Aim of the exercise
Give every entry again, unchanged, and leave its images out.

Exercise inputs
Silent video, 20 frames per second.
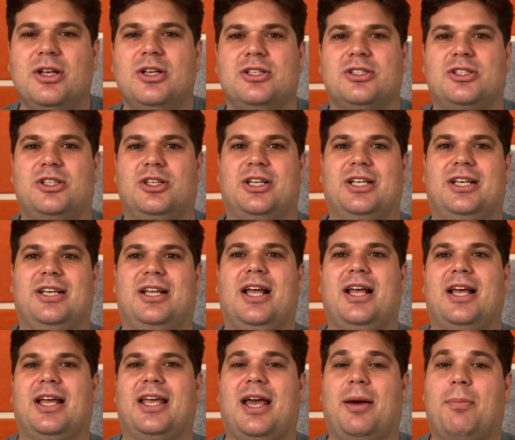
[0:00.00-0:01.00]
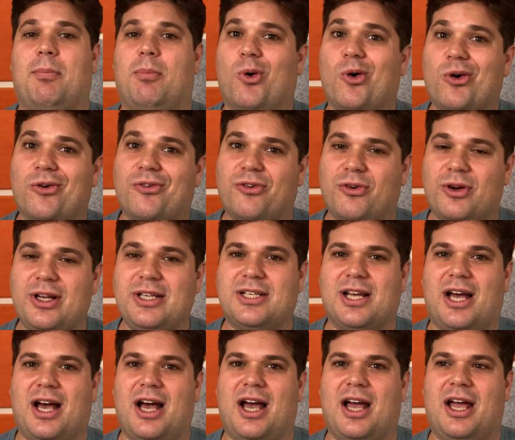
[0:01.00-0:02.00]
so you can get more free
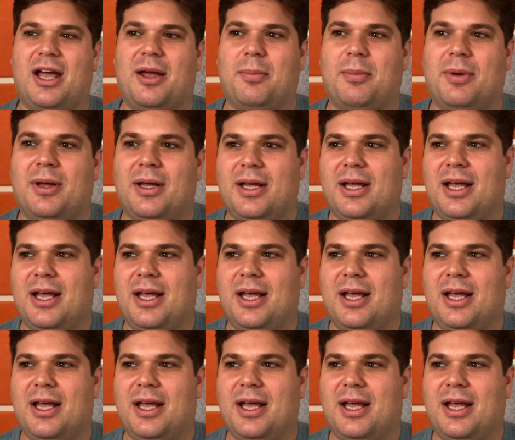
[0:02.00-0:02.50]
time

Your response
Silent video, 20 frames per second.
[0:00.00-0:01.00]
[0:01.00-0:02.00]
so you can get more free
[0:02.00-0:02.50]
time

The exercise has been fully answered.